Things started going downhill.
He was edgy. Then, the last night
before the climb, they gave us letters
from home. After he … uh …
Vanessa and I found this, out in
the desert. I think it drove him over.
He hands me the letter my mother
wrote that night. And it is folded into …
… a perfect paper airplane.
Author’s Note
Daily, we are bombarded with messages telling us we aren’t good enough. We’re too fat. Too thin. Too stupid. Too ugly. Our body parts are too little. Too big. Too bumpy. Too hairy. (Or if you’re a middleaged man, not hairy enough.) It’s important to understand that those messages come from all the wrong places. From companies who want money to make us “better.” From people who want to take advantage of us; who are jealous of us; who feel better about themselves by making others feel unworthy.

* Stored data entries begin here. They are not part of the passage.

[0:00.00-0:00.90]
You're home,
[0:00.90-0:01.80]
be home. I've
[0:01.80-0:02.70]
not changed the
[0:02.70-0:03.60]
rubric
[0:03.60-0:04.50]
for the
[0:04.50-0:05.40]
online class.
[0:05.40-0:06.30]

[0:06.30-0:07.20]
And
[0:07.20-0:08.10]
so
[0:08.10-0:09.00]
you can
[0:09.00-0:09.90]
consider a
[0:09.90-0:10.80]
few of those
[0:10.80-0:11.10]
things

Perfection is a ridiculous goal because there is no such thing. The definition of the word is subjective—it means different things to different people. The same person who is ugly in one estimation is beautiful in another. You’ve heard it before, but I want you to believe that real beauty is what you are inside. If you were my child, I would counsel you to invest your energy crafting inner beauty, because your outside will never please everyone anyway.
I was the chubby kid who suffered peer abuse. I had a bump on my nose (still do) and though
t it made me ugly. I spent too many years hurting because I believed the mean things other kids said about me. But I refused to let their words make me become something I wasn’t. And I blossomed inside. Finally one day I looked in the mirror and thought, Wow, I’m kind of pretty. My high school friends will tell you I was kind of pretty. I had lost the “chubby,” but that isn’t why. It was because I learned to let my inner light shine through. And so can you.

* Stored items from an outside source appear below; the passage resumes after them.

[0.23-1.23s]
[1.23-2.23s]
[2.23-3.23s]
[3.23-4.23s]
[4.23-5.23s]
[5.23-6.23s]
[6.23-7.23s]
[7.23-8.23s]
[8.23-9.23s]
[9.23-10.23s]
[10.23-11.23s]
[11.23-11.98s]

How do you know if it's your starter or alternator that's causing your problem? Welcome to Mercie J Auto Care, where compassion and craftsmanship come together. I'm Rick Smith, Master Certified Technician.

If someone only likes you because of the way you look, that someone isn’t a friend, and definitely shouldn’t be someone you want a relationship with. (Do you really want a guy to like you only because you’ve got big breasts? Or flip that. Do you really want a girl to like you only because you’ve got big muscles—I won’t say what kind!?) There is a certain power in outer beauty. But if you possess great outer beauty and use it in the wrong way, it can come back to haunt you. Witness Jenna, in this book.
What we all strive for, ultimately, is love. You won’t find real love because you’re beautiful on the outside. It is drawn to inner beauty. Spend your energy crafting that, and you will know true love.
Some Statistics
• Anorexia and bulimia affect nearly ten million women and one million men (primarily teens and young adults) in reported cases in the United States, and both can be fatal.
• Anorexia nervosa has the highest premature fatality rate of any mental illness. At least one thousand people die every year from anorexia.
• The average age of sufferers is dropping rapidly (as young as elementary school), with peak onset among girls ages eleven to thirteen.
• It’s estimated that another twenty-five million people suffer from binge eating disorder.
• Although teens make up just two percent of cosmetic surgery patients in the United States, these numbers are increasing. According to the American Society of Plastic Surgeons, the number of procedures performed on kids aged thirteen to nineteen nearly doubled to 244,124 between 2002 and 2006.